Nella maggior parte dei casi, la terapia sistemica rappresenta il cardine del trattamento della tinea capitis; gli agenti topici si impiegano come coadiuvanti per ridurre il carico fungino superficiale e limitare la trasmissione. Un follow-up accurato, con ripetizione dei test micologici, aiuta a confermare la guarigione e a definire la durata della terapia.

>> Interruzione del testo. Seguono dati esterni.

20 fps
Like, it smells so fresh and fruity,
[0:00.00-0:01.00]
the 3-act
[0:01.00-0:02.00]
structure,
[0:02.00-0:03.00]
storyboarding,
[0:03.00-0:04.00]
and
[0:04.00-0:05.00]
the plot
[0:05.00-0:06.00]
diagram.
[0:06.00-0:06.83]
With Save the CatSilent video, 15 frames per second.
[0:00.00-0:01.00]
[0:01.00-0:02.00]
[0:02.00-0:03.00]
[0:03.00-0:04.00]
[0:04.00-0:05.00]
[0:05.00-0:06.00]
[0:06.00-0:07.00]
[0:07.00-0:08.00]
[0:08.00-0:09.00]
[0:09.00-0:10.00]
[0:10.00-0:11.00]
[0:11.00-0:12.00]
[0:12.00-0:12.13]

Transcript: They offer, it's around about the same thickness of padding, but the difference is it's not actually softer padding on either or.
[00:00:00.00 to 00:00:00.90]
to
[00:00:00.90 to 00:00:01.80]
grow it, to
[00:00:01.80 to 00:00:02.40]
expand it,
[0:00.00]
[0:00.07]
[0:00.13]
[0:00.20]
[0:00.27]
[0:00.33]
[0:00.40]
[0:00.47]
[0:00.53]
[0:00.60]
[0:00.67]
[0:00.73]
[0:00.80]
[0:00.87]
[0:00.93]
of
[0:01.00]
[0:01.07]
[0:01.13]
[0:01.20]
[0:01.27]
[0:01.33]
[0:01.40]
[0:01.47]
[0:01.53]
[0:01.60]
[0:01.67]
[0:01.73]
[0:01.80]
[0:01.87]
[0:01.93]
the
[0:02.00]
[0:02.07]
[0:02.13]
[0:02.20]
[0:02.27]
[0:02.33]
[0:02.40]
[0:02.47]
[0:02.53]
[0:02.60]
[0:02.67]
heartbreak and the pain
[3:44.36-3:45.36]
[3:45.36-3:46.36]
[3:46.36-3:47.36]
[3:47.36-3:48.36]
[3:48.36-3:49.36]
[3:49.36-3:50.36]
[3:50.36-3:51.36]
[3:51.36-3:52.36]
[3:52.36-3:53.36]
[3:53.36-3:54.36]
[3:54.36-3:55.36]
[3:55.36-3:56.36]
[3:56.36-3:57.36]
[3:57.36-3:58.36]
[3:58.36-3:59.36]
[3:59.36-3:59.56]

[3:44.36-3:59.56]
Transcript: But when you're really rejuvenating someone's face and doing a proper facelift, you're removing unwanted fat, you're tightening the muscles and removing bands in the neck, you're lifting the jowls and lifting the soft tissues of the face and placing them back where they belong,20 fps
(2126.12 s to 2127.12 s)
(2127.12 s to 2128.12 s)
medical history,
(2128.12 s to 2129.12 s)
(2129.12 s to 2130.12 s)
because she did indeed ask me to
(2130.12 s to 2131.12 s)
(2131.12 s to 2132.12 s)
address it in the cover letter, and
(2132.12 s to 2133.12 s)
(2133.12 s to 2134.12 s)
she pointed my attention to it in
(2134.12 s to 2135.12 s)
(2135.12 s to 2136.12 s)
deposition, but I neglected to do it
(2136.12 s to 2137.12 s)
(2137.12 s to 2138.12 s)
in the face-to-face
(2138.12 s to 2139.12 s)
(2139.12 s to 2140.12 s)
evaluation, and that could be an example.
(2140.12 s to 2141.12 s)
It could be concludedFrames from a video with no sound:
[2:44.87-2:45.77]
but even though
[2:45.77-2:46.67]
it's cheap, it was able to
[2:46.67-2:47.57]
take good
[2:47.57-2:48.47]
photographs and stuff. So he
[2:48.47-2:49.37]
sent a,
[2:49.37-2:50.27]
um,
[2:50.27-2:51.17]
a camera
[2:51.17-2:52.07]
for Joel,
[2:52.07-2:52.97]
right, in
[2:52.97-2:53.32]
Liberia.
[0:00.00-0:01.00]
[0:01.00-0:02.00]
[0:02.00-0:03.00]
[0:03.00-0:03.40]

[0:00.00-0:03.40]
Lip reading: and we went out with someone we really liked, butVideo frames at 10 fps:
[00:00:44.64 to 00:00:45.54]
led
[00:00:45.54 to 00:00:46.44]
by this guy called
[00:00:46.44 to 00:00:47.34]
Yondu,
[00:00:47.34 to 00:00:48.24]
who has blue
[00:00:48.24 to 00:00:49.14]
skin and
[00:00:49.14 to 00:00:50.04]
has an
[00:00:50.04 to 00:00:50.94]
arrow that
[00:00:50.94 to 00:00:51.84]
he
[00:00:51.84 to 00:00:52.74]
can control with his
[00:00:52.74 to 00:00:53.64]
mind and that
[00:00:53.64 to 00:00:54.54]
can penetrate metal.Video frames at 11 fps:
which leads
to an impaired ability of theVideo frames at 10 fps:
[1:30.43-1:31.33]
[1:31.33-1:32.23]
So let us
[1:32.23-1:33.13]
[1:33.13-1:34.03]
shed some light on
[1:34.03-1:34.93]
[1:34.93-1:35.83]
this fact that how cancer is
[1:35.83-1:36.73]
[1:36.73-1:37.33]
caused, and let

Tabella 2. Opzioni terapeutiche per la tinea capitis
Terapia Ruolo nella gestione Esempi e dosaggi dal testo Durata dal testo
Terbinafina sistemica Opzione di trattamento orale per tinea capitis* Terbinafina 250 mg/giorno 2 settimane
Itraconazolo sistemico Opzione alternativa di trattamento orale* Itraconazolo 100 mg/giorno 2 settimane
Griseofulvina sistemica Terapia orale consolidata; la durata dipende dalla risposta clinica Griseofulvina 10 mg/kg/giorno, somministrata dopo i pasti Fino a 3 mesi in alcune infezioni
Imidazoli topici Terapia adiuvante per lesioni localizzate del cuoio capelluto Clotrimazolo, miconazolo, sulconazolo Usati durante il trattamento sistemico e fino al miglioramento delle lesioni
Micologia diagnostica Guida l'inizio e la fine della terapia sistemica Test micologici all'inizio, 1 mese dopo l'inizio del trattamento e prima della sospensione Come specificato nel testo

* Il testo segnala che terbinafina e itraconazolo hanno dimostrato efficacia ma non sono attualmente autorizzati per questa indicazione.

Tinea Capitis

Per prevenire lo sviluppo di epidemie di tinea capitis antropofilica dovuta a M. audouinii, tutti i contatti di bambini infetti dovrebbero essere esaminati con la lampada di Wood. I contatti di bambini con infezione da T. tonsurans possono essere sottoposti a screening mediante il metodo di campionamento con spazzola per capelli. Escludere i bambini infetti dalla scuola è raramente pratico, vista la lunga durata del trattamento.

Lo screening dei contatti stretti, l'esame degli animali domestici quando appropriato e l'educazione delle famiglie a non condividere pettini, cappelli o accessori per capelli possono contribuire a limitare la diffusione durante il trattamento.